This is a turnaround for BPA from the way it was acting six months ago, says Mark Glyde of the energy coalition in Seattle. The BPA has been cutting back on its conservation and renewable investments. He attributes the turn around, in part, to the efforts of Judi Johansen, the BPA's new administrator. The BPA has not specified the size of the discount, says Glyde, but the agency says its goal is for all utilities to invest 3% of their retail revenues in renewables and conservation, as recommended by the Comprehensive Review of the Northwest Energy System, a committee of policy makers, environmental groups and utilities. BPA's discount on power for those utilities is not expected to be more than 3%, he adds. "We're a little worried that the BPA might have to sweeten the pie," says Glyde. "Three percent might not be enough of a discount, especially for utilities that purchase a small percentage of their power needs from the BPA."

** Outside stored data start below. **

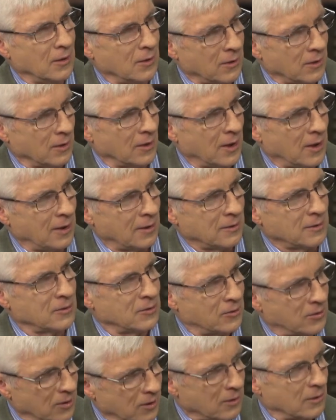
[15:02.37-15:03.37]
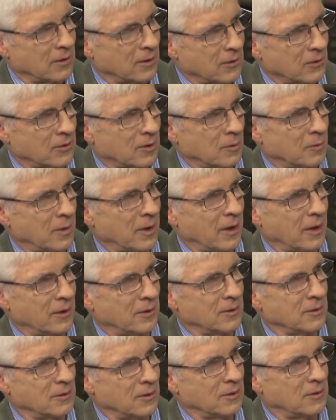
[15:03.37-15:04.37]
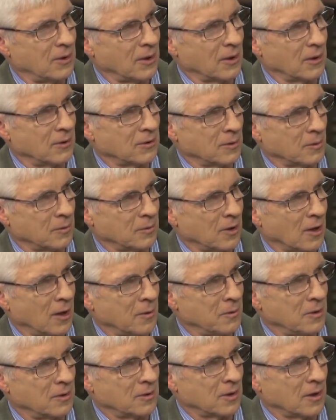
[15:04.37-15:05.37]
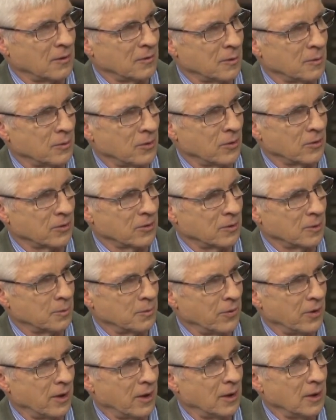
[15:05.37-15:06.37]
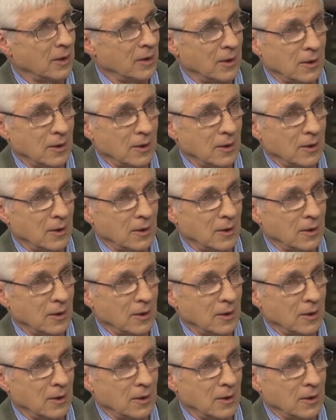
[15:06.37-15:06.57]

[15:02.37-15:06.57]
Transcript: they're not serious about taking some time each day for personal prayer.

The draft subscription plan lays out which customers may buy power at BPA's preference rate and how much they may acquire. Public utilities are eligible to buy up to 5500 MW.
Meanwhile, Johansen said recently that Pacific Northwest utilities could face a shortfall of 7000 MW in 2002 or 2003 if the region experiences low stream flows and a cold snap. For the BPA, the shortfall would be about 2000 MW, says Crystal Ball of the BPA.